## Work to be completed
When you transcribe the listing that follows, keep every line exact and omit the pictures.

## Recorded data

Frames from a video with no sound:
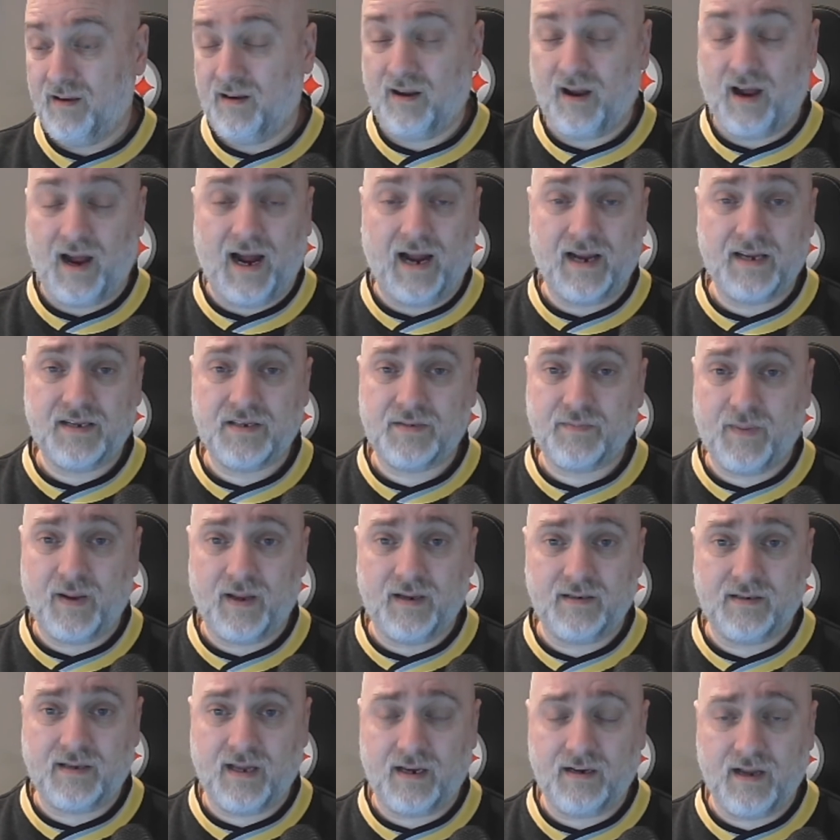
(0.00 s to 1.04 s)
I
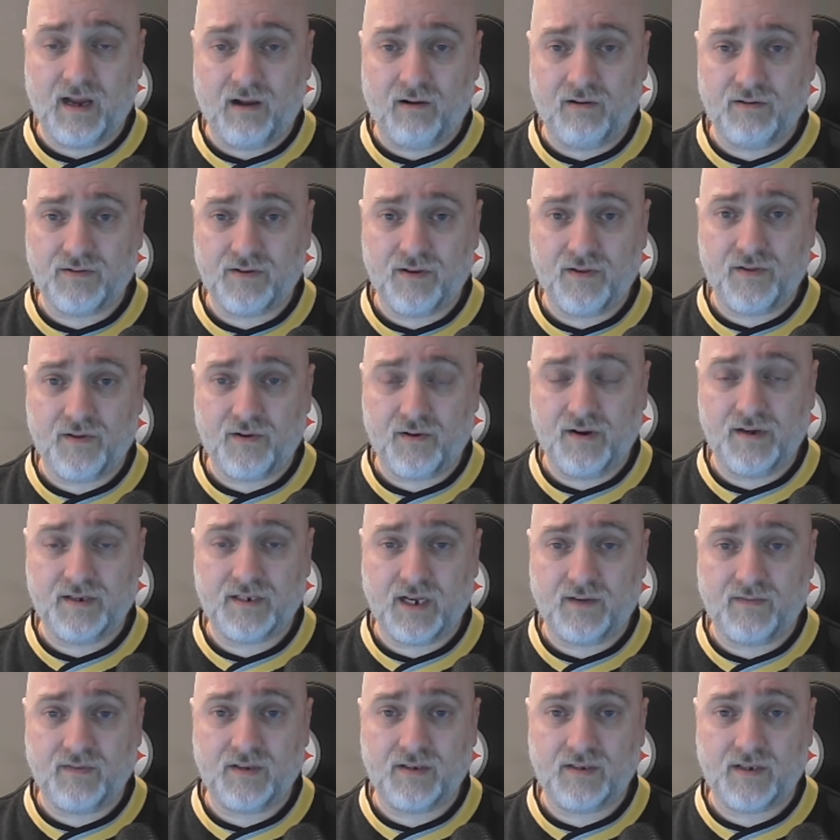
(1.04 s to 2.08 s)
spend
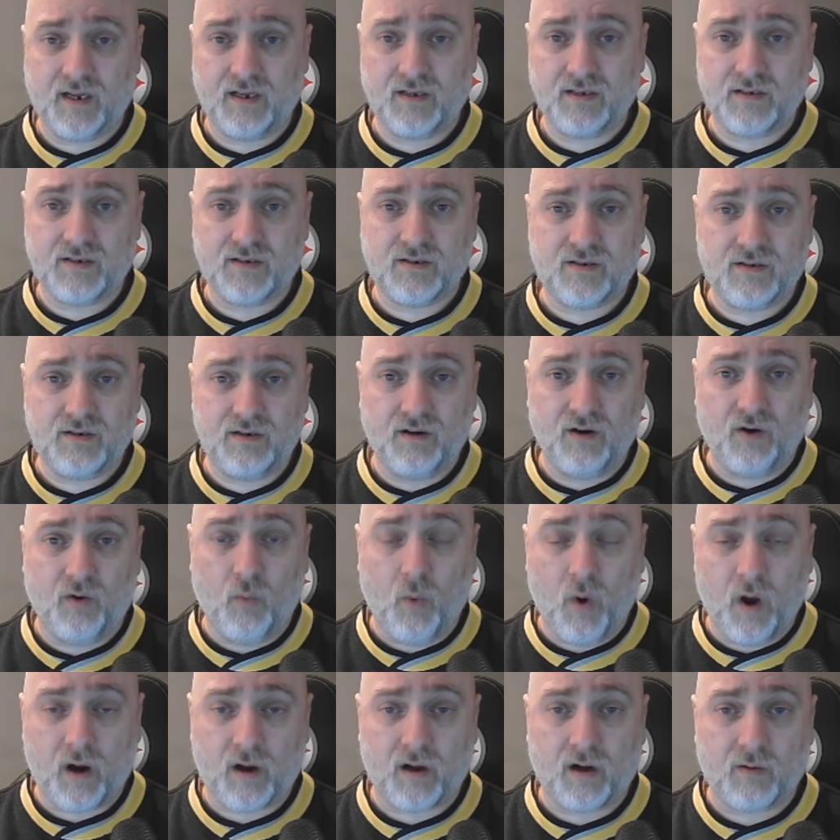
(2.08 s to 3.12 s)
$10.37,
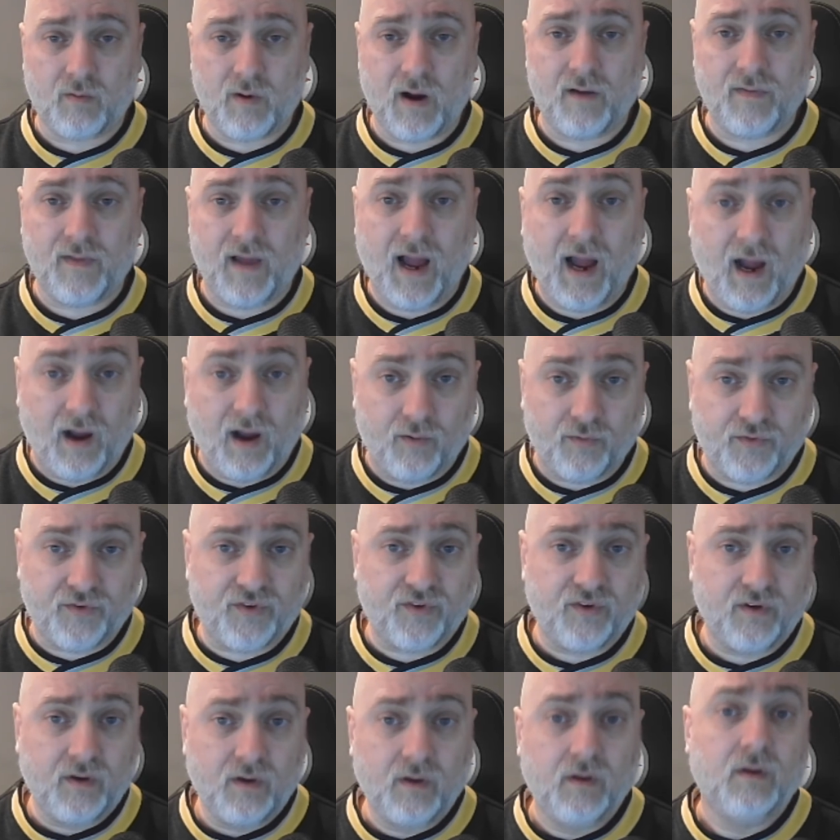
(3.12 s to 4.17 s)
walking around the house.
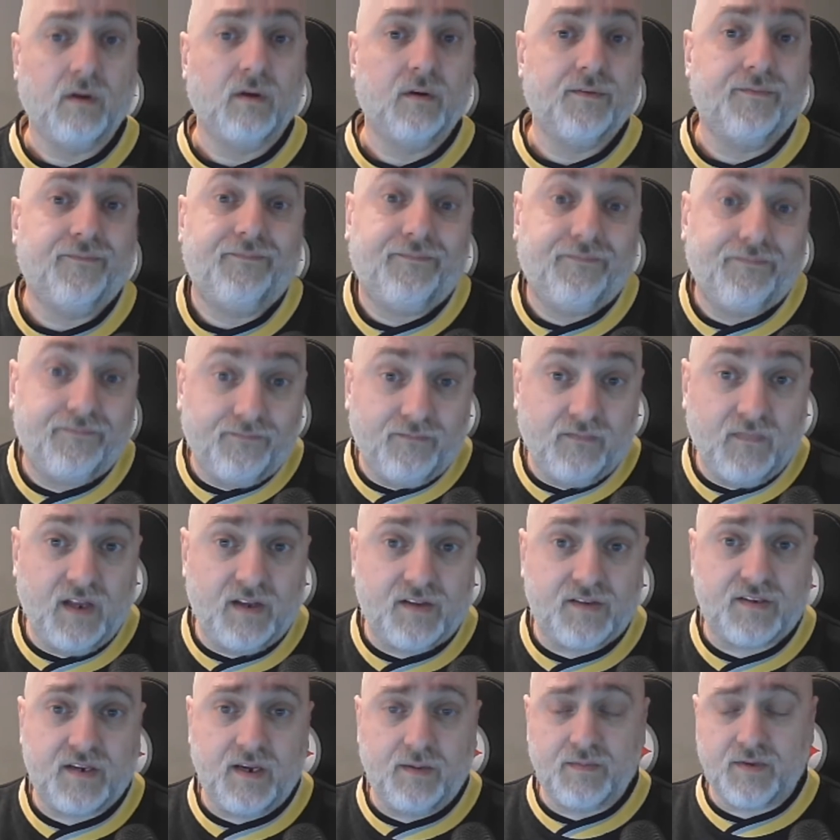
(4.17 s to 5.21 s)

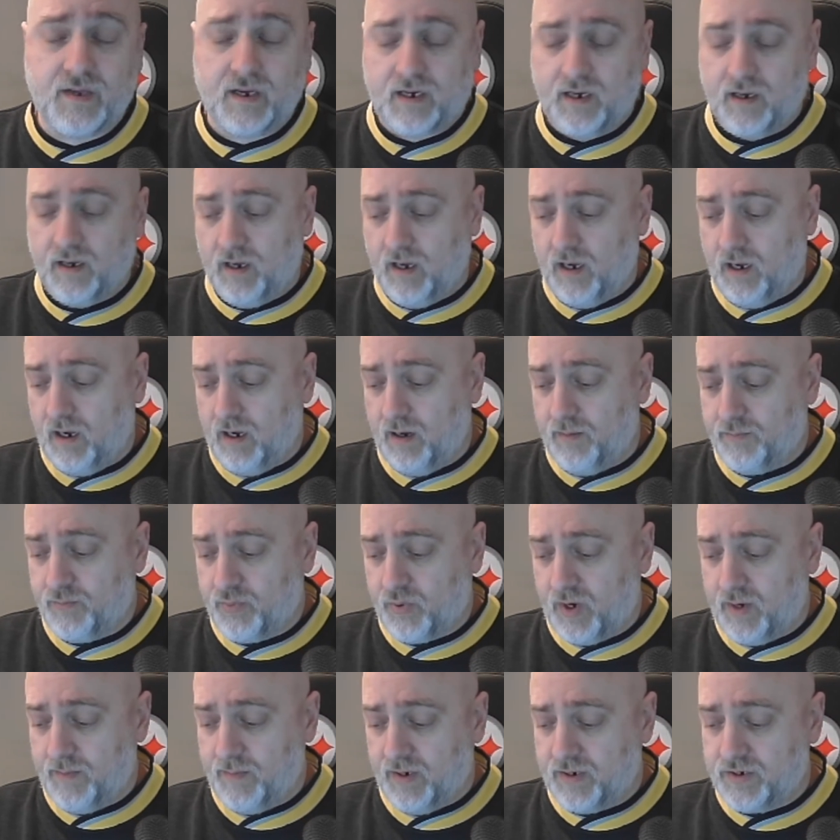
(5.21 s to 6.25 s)
It seems like a
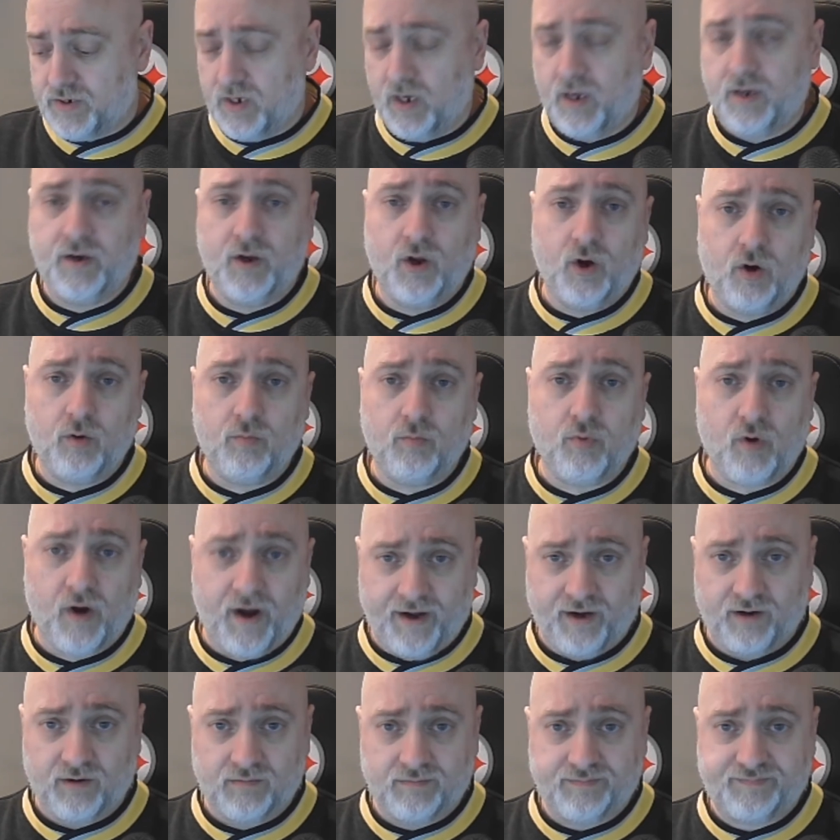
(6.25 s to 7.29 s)
pretty much a
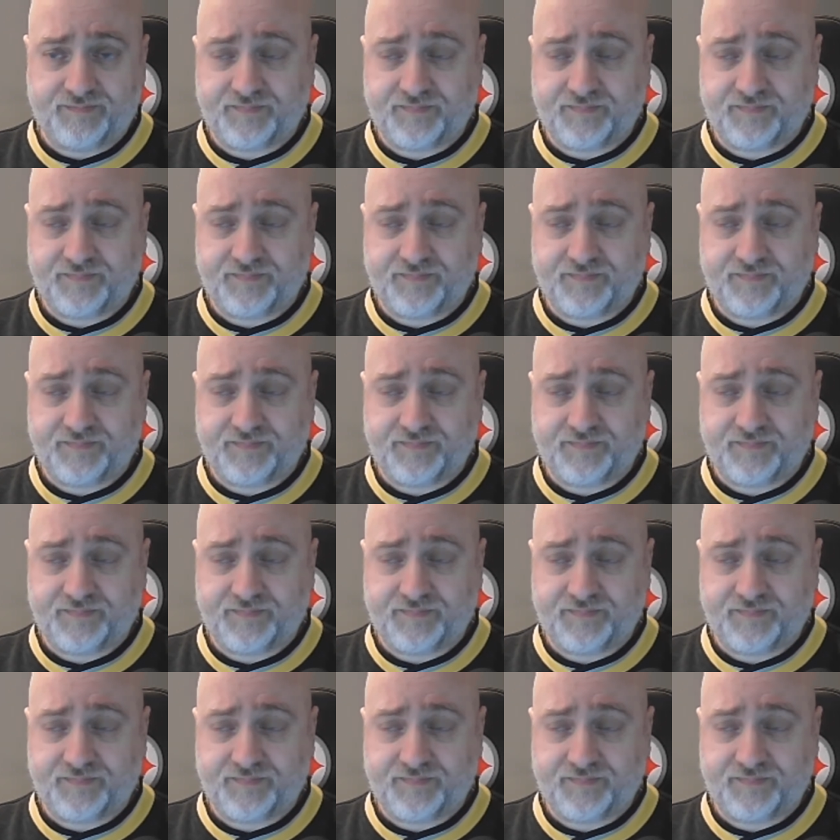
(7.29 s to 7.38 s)
no-brainer.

## Result of this exercise
Frames from a video with no sound:
(0.00 s to 1.04 s)
I
(1.04 s to 2.08 s)
spend
(2.08 s to 3.12 s)
$10.37,
(3.12 s to 4.17 s)
walking around the house.
(4.17 s to 5.21 s)

(5.21 s to 6.25 s)
It seems like a
(6.25 s to 7.29 s)
pretty much a
(7.29 s to 7.38 s)
no-brainer.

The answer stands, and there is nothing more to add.